Historically, I'm not good with wine. Possibly something psychological about leaving an open container partly full means it turns into a mission to finish the bottle. I used to be better when I did booze cruises over to France and brought back boxes. Maybe I'll get one last chance to do that before the customs barriers go up at the end if the year. The boxes are a royal rip-off in this country. Especially since they craftily downsized most of them to 3 bottles rather than 4, seemingly without lowering the prices.
I tend to share a bottle of wine with company. If I open one on my own, I'll drink the whole thing. Beer has always worked better for keeping my alcohol intake down, but clearly it isn't good from a diabetes perspective. Though I think the biggest change is going to be cutting out bread. I'd generally have 2 slices of toast in the morning and a sandwich at lunchtime. That's around 120g of carbs right there. And I dread to think of the number of times I've bought a whole French stick and consumed it within 24 hours (it goes stale pretty quickly, otherwise.)

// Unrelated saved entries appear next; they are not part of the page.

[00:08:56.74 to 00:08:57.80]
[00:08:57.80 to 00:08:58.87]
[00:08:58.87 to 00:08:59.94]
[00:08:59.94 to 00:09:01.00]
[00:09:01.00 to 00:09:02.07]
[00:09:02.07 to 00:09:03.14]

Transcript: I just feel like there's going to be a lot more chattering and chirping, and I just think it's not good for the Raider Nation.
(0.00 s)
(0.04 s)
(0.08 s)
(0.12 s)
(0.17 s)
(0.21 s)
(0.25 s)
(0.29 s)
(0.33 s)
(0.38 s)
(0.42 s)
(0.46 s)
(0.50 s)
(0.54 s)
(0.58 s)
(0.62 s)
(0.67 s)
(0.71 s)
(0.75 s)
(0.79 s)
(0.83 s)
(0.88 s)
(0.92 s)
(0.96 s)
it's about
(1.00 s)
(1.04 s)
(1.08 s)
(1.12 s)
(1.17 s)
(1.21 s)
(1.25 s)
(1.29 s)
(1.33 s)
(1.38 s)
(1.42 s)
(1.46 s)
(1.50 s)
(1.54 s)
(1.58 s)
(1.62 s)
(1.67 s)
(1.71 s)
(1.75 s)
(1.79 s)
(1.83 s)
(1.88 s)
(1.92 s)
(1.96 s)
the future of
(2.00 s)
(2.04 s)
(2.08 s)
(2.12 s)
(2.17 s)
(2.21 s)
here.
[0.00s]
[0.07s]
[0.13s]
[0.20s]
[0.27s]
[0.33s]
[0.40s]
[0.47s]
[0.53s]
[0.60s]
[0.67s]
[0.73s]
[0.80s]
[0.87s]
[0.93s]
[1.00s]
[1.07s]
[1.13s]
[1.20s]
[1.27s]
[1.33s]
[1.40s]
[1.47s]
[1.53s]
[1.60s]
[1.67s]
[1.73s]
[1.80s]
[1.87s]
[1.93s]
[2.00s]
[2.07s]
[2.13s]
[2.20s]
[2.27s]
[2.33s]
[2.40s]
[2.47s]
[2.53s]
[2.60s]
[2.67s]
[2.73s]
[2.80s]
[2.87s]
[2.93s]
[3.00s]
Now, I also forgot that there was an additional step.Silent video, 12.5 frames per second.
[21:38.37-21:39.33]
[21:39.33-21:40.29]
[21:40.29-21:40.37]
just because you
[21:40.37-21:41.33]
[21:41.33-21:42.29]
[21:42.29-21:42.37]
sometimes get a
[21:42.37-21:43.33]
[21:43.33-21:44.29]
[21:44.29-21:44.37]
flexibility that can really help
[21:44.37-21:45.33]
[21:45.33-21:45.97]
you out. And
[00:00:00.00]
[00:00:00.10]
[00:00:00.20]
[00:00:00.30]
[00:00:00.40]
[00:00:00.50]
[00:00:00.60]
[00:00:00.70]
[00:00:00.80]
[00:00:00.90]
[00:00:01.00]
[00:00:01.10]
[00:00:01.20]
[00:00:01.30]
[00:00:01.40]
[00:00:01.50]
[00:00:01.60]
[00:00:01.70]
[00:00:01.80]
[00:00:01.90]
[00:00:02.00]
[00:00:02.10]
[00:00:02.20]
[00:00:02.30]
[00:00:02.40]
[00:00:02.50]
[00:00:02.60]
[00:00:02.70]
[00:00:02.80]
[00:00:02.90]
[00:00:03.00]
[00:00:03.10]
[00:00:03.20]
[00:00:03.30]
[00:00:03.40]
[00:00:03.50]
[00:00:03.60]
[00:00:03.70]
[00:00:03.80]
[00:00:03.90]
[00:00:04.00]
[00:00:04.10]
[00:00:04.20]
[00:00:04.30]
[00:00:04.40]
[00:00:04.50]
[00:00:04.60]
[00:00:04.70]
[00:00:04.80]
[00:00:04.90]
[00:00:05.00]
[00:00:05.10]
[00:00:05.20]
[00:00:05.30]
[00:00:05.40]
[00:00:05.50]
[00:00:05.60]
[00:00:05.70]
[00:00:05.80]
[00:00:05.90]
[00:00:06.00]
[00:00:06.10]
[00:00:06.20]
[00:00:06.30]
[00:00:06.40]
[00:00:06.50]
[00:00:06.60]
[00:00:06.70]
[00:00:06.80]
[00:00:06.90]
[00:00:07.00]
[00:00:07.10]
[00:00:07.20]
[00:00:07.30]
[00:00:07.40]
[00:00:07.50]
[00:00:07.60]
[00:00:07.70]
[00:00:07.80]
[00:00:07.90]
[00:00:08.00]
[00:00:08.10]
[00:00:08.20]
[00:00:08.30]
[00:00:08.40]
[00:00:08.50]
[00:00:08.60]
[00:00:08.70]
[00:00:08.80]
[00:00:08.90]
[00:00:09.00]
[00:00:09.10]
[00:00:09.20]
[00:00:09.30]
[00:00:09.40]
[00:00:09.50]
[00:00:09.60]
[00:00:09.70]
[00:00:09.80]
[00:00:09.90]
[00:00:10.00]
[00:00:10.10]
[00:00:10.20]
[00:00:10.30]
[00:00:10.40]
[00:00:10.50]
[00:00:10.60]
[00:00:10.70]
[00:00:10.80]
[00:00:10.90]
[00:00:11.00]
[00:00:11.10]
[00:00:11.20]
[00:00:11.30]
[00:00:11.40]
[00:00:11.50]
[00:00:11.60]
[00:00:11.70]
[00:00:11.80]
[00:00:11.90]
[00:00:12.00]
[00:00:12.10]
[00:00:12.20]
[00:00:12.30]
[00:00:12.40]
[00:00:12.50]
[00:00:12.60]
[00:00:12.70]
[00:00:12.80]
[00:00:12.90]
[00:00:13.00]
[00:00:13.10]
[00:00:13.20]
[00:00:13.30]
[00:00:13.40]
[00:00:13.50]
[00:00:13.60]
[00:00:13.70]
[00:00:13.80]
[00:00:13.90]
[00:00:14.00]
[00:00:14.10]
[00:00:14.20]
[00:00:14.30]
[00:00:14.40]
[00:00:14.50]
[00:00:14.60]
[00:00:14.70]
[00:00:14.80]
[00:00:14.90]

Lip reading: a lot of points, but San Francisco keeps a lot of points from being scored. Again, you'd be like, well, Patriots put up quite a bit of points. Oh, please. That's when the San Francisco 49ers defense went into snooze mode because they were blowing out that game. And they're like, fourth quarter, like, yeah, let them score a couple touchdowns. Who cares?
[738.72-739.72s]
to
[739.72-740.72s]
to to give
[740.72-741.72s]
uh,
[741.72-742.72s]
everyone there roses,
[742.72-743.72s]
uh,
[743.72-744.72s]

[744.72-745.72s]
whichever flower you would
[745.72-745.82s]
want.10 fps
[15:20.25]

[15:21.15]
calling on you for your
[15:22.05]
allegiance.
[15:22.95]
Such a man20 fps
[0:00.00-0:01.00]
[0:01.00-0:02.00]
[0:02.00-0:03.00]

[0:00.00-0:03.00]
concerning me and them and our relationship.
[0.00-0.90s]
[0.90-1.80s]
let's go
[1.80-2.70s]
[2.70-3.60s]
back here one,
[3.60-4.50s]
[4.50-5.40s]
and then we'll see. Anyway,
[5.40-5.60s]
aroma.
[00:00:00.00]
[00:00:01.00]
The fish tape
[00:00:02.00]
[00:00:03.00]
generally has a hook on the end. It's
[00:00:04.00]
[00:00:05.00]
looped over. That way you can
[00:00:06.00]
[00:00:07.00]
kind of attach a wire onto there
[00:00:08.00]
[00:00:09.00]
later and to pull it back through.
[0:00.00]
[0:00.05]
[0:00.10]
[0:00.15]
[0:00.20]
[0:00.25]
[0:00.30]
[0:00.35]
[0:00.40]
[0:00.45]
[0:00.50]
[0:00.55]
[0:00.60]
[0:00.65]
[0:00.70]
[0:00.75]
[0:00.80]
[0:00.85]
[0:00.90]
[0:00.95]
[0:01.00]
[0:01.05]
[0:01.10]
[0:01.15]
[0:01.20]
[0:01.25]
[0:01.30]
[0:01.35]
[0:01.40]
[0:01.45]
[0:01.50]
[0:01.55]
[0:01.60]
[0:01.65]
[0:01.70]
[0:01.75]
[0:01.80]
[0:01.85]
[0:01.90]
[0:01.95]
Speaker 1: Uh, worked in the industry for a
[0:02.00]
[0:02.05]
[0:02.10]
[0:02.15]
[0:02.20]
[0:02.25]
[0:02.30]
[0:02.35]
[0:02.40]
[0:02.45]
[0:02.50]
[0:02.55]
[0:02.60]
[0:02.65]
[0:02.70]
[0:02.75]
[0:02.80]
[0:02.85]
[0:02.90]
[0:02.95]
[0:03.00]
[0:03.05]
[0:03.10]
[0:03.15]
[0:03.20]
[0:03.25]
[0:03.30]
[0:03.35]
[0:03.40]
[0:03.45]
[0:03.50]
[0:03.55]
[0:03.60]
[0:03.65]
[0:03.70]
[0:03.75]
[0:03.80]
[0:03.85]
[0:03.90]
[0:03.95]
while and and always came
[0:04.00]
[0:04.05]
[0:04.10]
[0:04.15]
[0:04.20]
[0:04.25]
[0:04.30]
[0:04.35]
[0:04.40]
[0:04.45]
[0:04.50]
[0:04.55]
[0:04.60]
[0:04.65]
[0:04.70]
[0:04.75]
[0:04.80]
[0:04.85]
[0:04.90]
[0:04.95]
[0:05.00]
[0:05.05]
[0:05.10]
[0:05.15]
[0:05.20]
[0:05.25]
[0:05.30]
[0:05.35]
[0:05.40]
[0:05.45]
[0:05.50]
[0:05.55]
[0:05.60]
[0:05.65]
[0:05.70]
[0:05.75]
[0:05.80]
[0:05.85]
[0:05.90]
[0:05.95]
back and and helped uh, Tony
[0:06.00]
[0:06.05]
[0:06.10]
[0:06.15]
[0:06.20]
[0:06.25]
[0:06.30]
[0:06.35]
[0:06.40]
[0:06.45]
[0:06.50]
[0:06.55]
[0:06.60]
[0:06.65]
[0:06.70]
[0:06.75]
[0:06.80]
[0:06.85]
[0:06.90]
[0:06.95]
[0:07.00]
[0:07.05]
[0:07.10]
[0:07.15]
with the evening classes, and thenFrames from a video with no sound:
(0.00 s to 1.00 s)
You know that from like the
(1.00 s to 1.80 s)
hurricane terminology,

As an aside, my weight's been stuck on around 15 stone 10 to 15 stone 12 since I started weighing myself again in March. I've just woken up to 15 stone 6. I think I've been at over 15 stone at least 95% of the time since my teens, and peaked at 18 stone 7 a few years ago. I've been this basic body shape since I was 5 years old. (The story is that my mum went into hospital and I went to live with my grandparents. She dropped off a thin kid and got a fat one back.)
Thanks to everyone who's been positive and supportive. Having pondered it for a while, I'm not sure the "You're only half trying. You should question your commitment" negativity really belongs here.